Por isso, não raras às vezes, fico
pensando onde foi parar a compreensão do que traz a bandeira nacional na sua
inscrição de “ordem e progresso”,
quando verifico tais comportamentos acontecendo, em pleno século XXI. As
correntes que nos arrastaram para o retrocesso, para o conservadorismo
retrógrado, e que agora tentam se firmar a todo custo pelas mãos da direita e
seus simpatizantes, são as mesmas que promoveram a destruição generalizada que
assolou o país, nesses últimos quatro anos.
E enquanto aqui, uns e outros,
não aceitam a realidade dos fatos e se desvirtuam pelos caminhos desvairados da
insurreição, o mundo lá fora aposta alto no Brasil, como, há tempos, não
acontecia. Sinais de que acreditam que a fênix brasileira pode sim, ressurgir
das cinzas e contribuir significativamente com o mundo, sob diferentes
aspectos.
Daí a necessidade de o governo
brasileiro assumir, de fato, o seu protagonismo, tomando as decisões que
precisam ser tomadas, no tempo exato. Submeter-se ao mau humor inconformado da
direita e seus simpatizantes é um erro crasso que não pode sequer ser cogitado.
Como diz o provérbio português, “Se
gostou, gostou; se não gostou, coma menos”. Sobretudo aqueles que são
funcionários públicos, a compreensão de que estão na condição de funcionários
de Estado e não de governo tem que prevalecer. E mesmo os que foram, por alguma
razão, convidados a participar, precisam se valer da ética para permanecer.

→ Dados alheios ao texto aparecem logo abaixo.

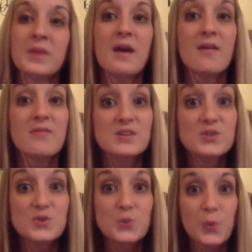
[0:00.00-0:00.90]
This
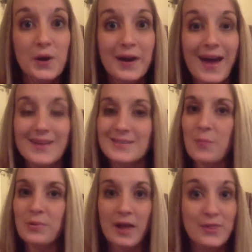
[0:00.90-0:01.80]
story has a
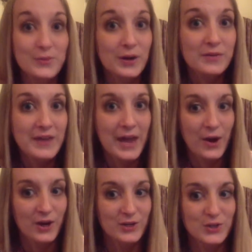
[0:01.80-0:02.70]
plethora of
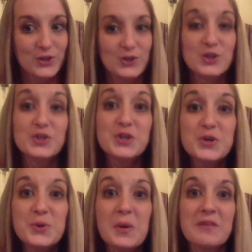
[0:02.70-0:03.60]
characters.
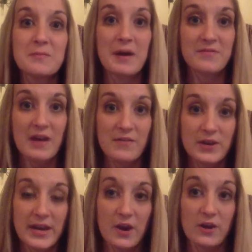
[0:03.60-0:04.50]
Two of my favorite
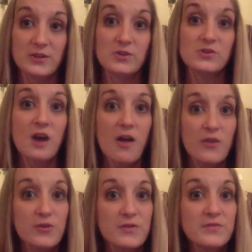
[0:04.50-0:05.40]
characters, other
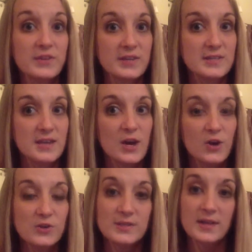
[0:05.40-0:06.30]
than Felicity
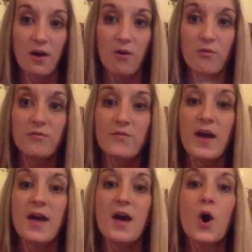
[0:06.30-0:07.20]
herself,
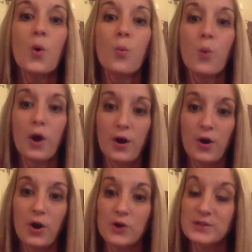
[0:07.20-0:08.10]
were
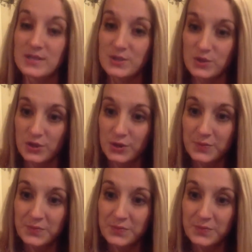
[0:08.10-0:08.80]
her sister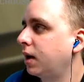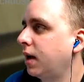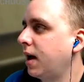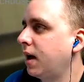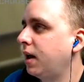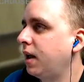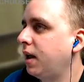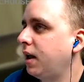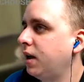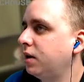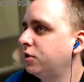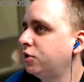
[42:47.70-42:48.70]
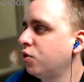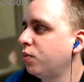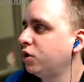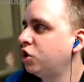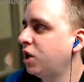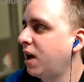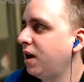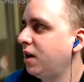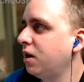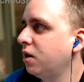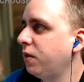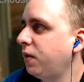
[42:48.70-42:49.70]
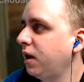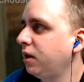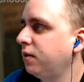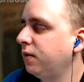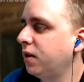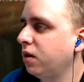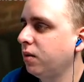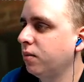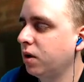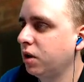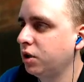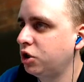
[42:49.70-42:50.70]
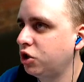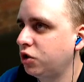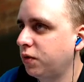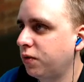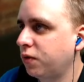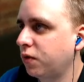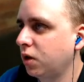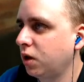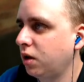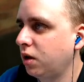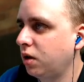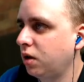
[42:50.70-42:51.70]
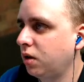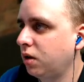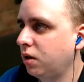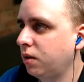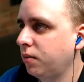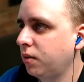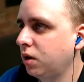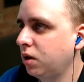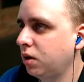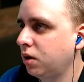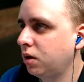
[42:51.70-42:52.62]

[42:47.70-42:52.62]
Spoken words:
Got a super chat here. Thank you very much fromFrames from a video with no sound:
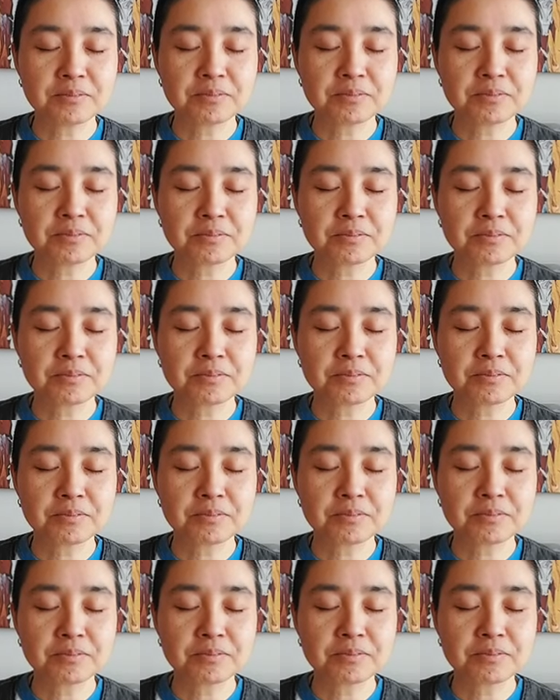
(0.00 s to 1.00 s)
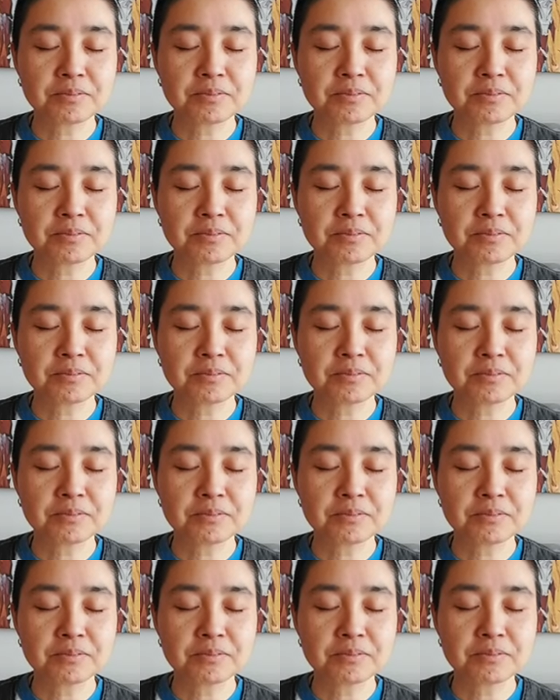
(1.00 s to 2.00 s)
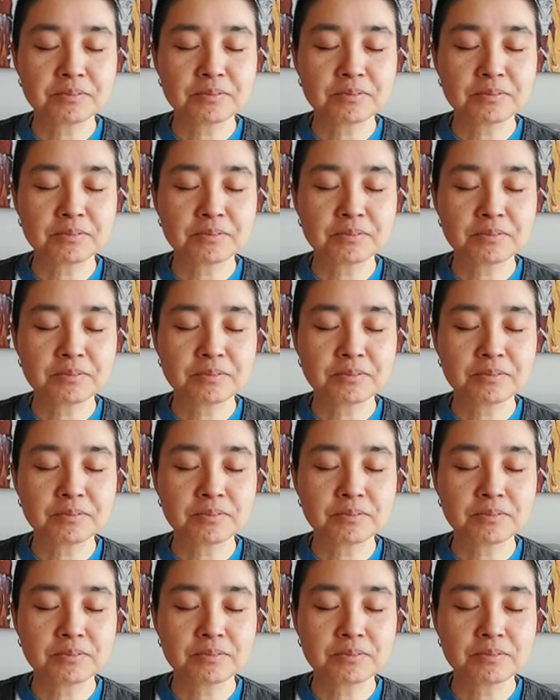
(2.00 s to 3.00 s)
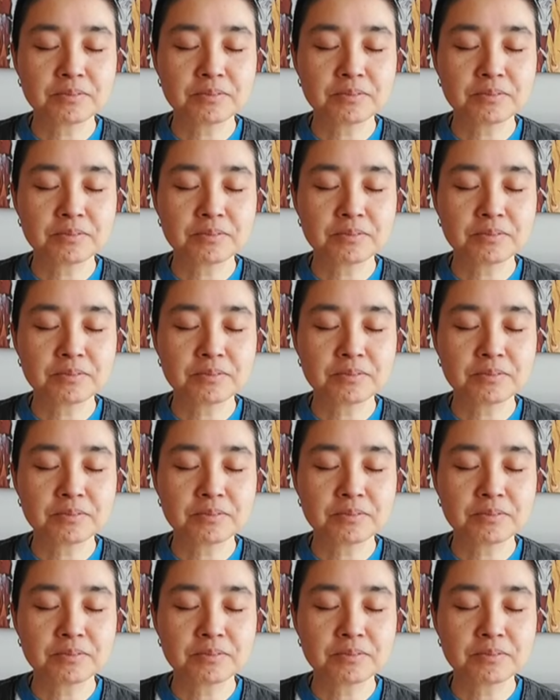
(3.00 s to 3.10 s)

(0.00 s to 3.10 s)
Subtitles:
(no one is talking)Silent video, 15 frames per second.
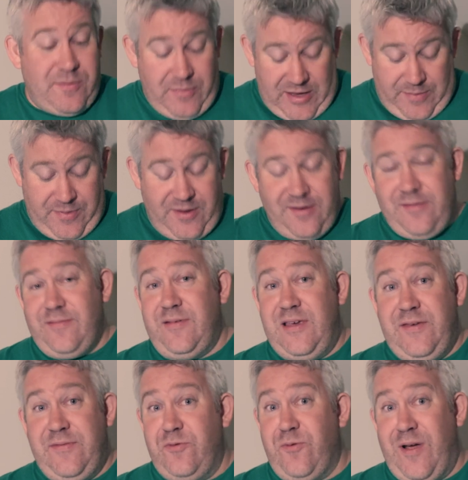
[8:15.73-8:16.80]
I may be
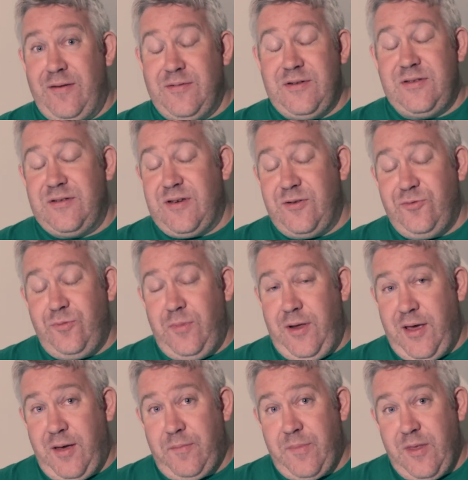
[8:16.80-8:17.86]
even rounder than I
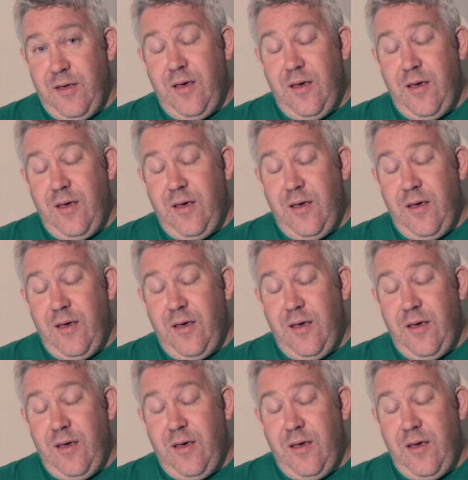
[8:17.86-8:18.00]
normally am.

Pois, na medida em que se permite
emergir esse tipo de ruído no governo, abre-se a possibilidade de que os
problemas ganhem vultos ainda maiores, através da mídia. Ora, muito do que
chega aos ouvidos dos veículos de comunicação e informação, na
contemporaneidade, são factoides. Quando inadvertidamente eles se sobrepõem aos
fatos, a tendência natural é manipular a verdade em si e induzir aos erros de
interpretação, favorecendo um certo tipo de opinião enviesada e pouco
comprometida com a realidade.
E para um governo que tem enfrentado, desde a campanha eleitoral, uma oposição belicosa e inconsequente, a necessidade de se posicionar de maneira clara e contundente é fundamental, em todos os momentos. Não pode haver espaços entre linhas e entrelinhas. O que se pensa, o que se diz, o que se faz, tudo deve estar devidamente ajustado e coerente às circunstâncias e ao arcabouço jurídico-institucional em vigência. Porque “A verdadeira medida de um homem não se vê na forma como se comporta em momentos de conforto e conveniência, mas em como se mantém em tempos de controvérsia e desafio” (Martin Luther King Jr.).